報道の自由を威圧し言論統制してきた沖縄地元2紙の「リベラル神話」
◆米軍の支援受け創刊
かつて作家の百田尚樹氏は自民党若手議員の勉強会で講演し、沖縄地元紙の偏向ぶりを語った。その質疑応答の雑談で誰かが「沖縄の2紙は厄介ですね」と言った言葉を受けて「ほんまや、つぶれたらいいのに」と軽口で応えた。会合は私的なもので非公開だったが、左派紙は「沖縄の尊厳・報道の自由を威圧」(朝日)、「言論統制の危険な風潮」(毎日)と居丈高に書き立てた(2015年6月)。
沖縄2紙とは沖縄タイムスと琉球新報。左派紙の“百田(たた)叩き”を受け両紙の編集局長が上京、日本外国特派員協会で記者会見し「(沖縄には)戦後10以上の新聞があり、淘汰(とうた)されて残ったのが2紙。県民に支持されてきたからだ」「違うトーンの新聞が出てくるのを排除しているわけではない」と反論した。
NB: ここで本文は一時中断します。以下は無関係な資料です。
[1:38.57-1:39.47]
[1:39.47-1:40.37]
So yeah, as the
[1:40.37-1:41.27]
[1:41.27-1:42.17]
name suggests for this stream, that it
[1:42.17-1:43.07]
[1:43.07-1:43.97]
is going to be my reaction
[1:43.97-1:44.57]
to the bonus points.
それから5年、朝日10月21日付オピニオン面のインタビュー記事で与那嶺一枝・沖縄タイムス編集局長が同じ趣旨の発言をしている。与那嶺氏は当時の編集局長の後任だが、「沖縄は新聞社が数多く生まれ、消えてきた歴史があります。その中で多くの県民にとって必要な情報を届けてきたことで生き残ったのが、リベラルな2紙です」と自慢げに語っている。
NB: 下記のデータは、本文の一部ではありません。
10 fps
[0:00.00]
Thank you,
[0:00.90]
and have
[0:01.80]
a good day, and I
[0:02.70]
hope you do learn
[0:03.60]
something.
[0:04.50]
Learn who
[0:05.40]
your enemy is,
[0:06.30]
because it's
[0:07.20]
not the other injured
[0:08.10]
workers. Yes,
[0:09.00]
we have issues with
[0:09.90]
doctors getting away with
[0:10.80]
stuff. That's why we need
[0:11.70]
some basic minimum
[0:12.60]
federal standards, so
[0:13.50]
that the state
リベラル2紙は県民に支持されてきたから生き残ってきた? いやいや、そんな代物ではない。これは当の2紙がつくった「リベラル神話」にすぎない。真に受ける人がいないとも限らないので、本当のところを見ておこう。
2紙は終戦後、米軍から手厚い支援を受けて創刊された。琉球新報は1945年、米軍が沖縄県民を使って住民宣撫(せんぶ)工作の機関紙として石川市(現うるま市)で発刊した「ウルマ新報」が始まりだ。沖縄には1893(明治26)年創刊の「琉球新報」があったが、戦時下の一県一紙統合で姿を消し、現在の琉球新報とは別物だ。それを商標登録もない米軍統治下の1951年、勝手に琉球新報に改題し、68年2月1日付からは発行の通し番号を戦前の琉球新報の分を併せて記載した。詐欺まがい、「背乗り」(他人の戸籍を乗っ取って成り済ます)である。
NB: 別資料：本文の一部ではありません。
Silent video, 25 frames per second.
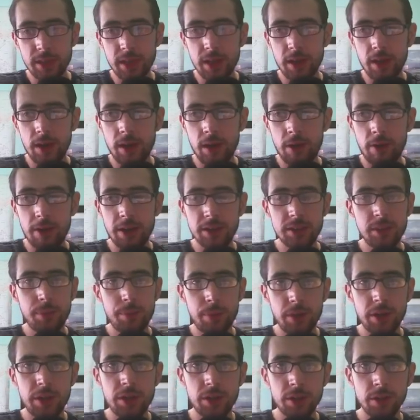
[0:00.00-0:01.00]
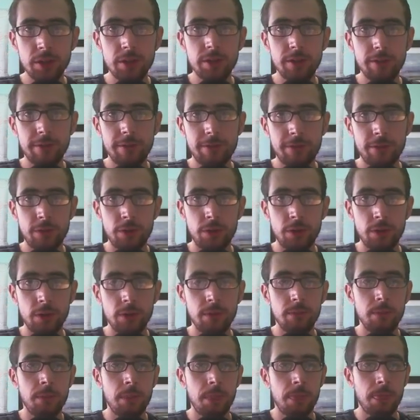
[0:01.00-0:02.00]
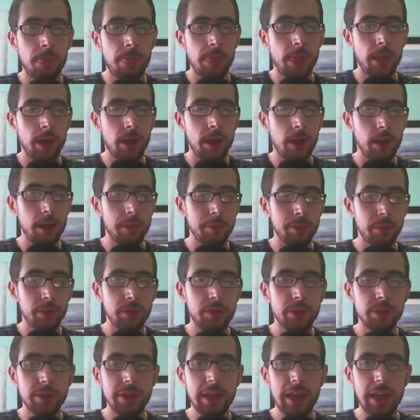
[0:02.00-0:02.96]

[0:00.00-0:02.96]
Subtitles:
are actually pretty good for Ubuntu,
一方、沖縄タイムスは48年7月の創刊。米軍は沖縄の「離日政策」を徹底するため新たな宣撫新聞を必要とし、これに戦前の新聞人が応じた。「創刊のことば」は「アメリカの軍政に對(たい)する誠実なる協力」を唱っている。50年代には10紙ほどが米軍から資金援助を受けたが、米軍との軋轢(あつれき)や経営の行き詰まりで廃刊した。「県民の支持」以前の経営破綻で消えた。
◆つぶされた保守系紙
沖縄復帰を控えた60年代後半、「第3の日刊紙」と呼ばれた「沖縄時報」があった(67年8月~69年9月)。行政主席選挙などで2紙が革新系を全面支援したため財界人らの資金提供で創刊されたが、左派陣営は同紙記者の取材を拒否。行政府(現、県庁)の記者クラブから除名、紙面で使っていた時事通信の記者もボイコットされ、廃刊に追い込まれた(山城義男・元沖縄時報労組委員長=『沖縄の新聞がつぶれる日』沖縄フリージャーナリスト会議編)。
70年代に部数を減らした沖縄タイムスは、83年に当時の比嘉敬社長が改革を断行。それは「共産党より左といわれた革マルの闘士だった新川明氏にバトンタッチした。朝日新聞に右へ倣えしている傾向が見られるタイムスだからできた思い切った人事」(渡久地政夫・元琉球新報記者=前掲書)で、それ以降、左傾化に拍車を掛けた。
◆「お悔やみ欄」で存続
両紙の部数はかつていずれも20万台だったが、現在は15万台(計30万部)に落ち込んでいる。ちなみに県民は143万人65万世帯。それでも生き残っているのは与那嶺編集局長が言う「多くの県民にとって必要な情報」を届けているからだ。といっても、それは「お悔やみ欄」だ。
とまれ報道の自由を威圧し、言論統制してきたのは地元2紙の方だ。「リベラル神話」に騙(だま)されてはなるまい。